Entries shown section start

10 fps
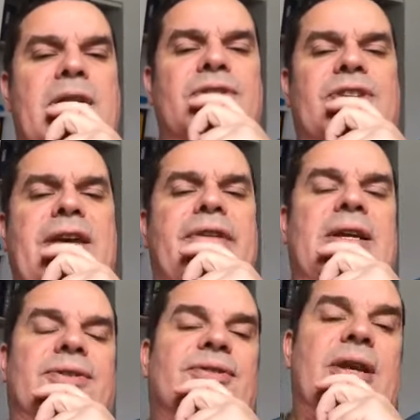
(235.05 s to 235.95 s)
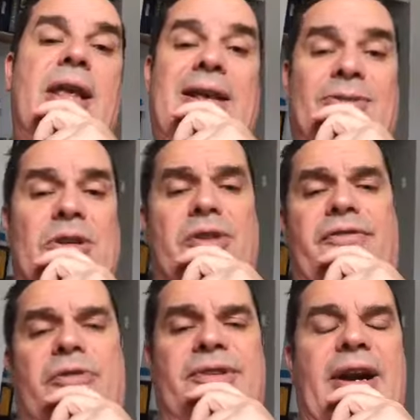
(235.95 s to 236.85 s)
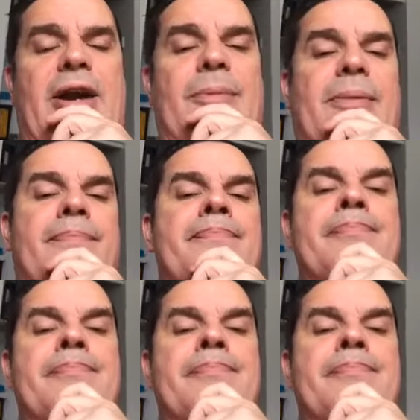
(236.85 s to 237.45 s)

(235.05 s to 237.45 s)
savings, especially for retirement,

Entries shown section end

■ Directions for this task:
Repeat the data in full and exactly. Omit pictures.

■ Answer to the problem:
10 fps
(235.05 s to 235.95 s)
(235.95 s to 236.85 s)
(236.85 s to 237.45 s)

(235.05 s to 237.45 s)
savings, especially for retirement,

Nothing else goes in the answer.